Pode ser evitado o declínio da massa óssea durante a perda de peso? Esta questão é relevante independentemente da medida em que nos alarmamos com a diminuição de BMD no ∼2% de perda de peso em adultos com excesso de peso e obesidade e na fase 2 de CALERIE. Várias estratégias têm demonstrado atenuar – embora não prevenindo – a perda de massa óssea associada à restrição calórica em adultos mais velhos. A primeira delas é o exercício, e particularmente o exercício de carregar peso e músculos, que mitiga o aumento da reabsorção óssea e declínio da DMO quando adicionada à restrição calórica.55 O exercício pode ter efeitos positivos directos no osso e também resultar na manutenção de uma massa mais magra durante a perda de massa gorda. Quando as estratégias alimentares foram consideradas, tanto a ingestão de cálcio18 mais elevada como, separadamente, a ingestão de proteína56 mais elevada atenuaram o declínio da DMO durante a restrição calórica. (Na população da cirurgia bariátrica, foi recentemente demonstrada uma intervenção multiprongada de exercício, cálcio, vitamina D, e suplementação proteica para atenuar os declínios pós-operatórios em BMD.46) Cada uma destas medidas é viável e barata e, portanto, provavelmente merece consideração, na ausência de contra-indicações, mesmo enquanto aguardamos dados sobre o risco de fraturas futuras.

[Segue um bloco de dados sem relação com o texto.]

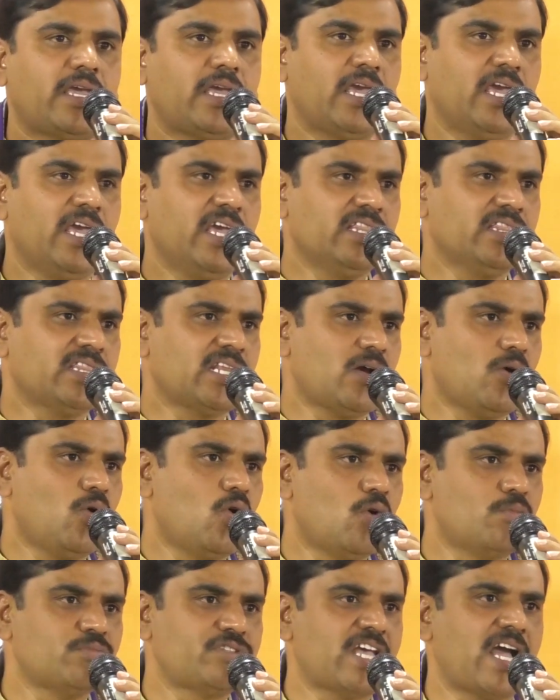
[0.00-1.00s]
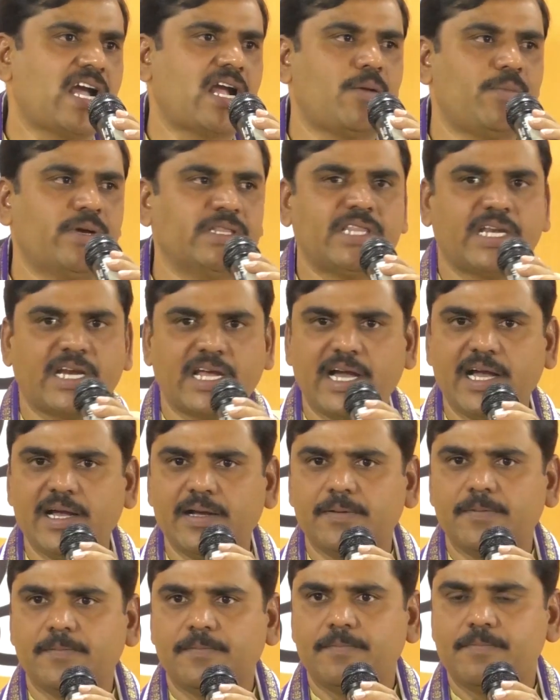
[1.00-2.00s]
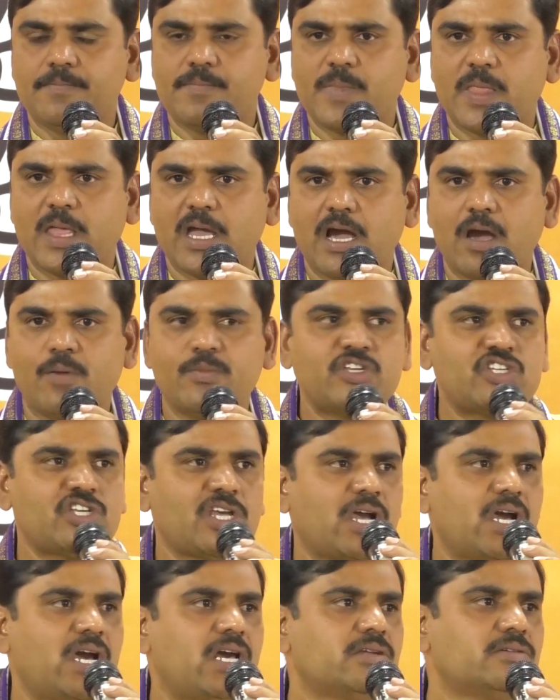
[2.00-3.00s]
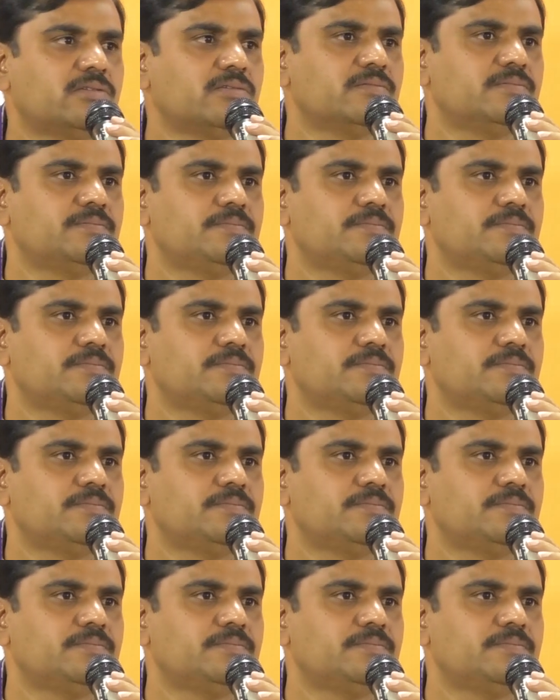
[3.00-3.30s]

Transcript: కేంద్ర హోంశాఖ మంత్రిగా అమిత్ షా గారు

Em resumo, temos agora provas de que a perda de peso por RC diminui a massa óssea em adultos mais velhos com excesso de peso e obesos e também em adultos não obesos (incluindo peso normal) mais jovens. As implicações para o risco de fractura são incertas e muito provavelmente diferentes por idade, outros factores de risco de fractura, e peso inicial e final ou IMC. Resta determinar com que força os clínicos devem aconselhar os pacientes que se iniciam em RC sobre um impacto negativo na saúde esquelética e recomendar medidas para atenuar um impacto negativo. Temos a responsabilidade, perante os nossos pacientes e a população em geral, de compreender esta questão.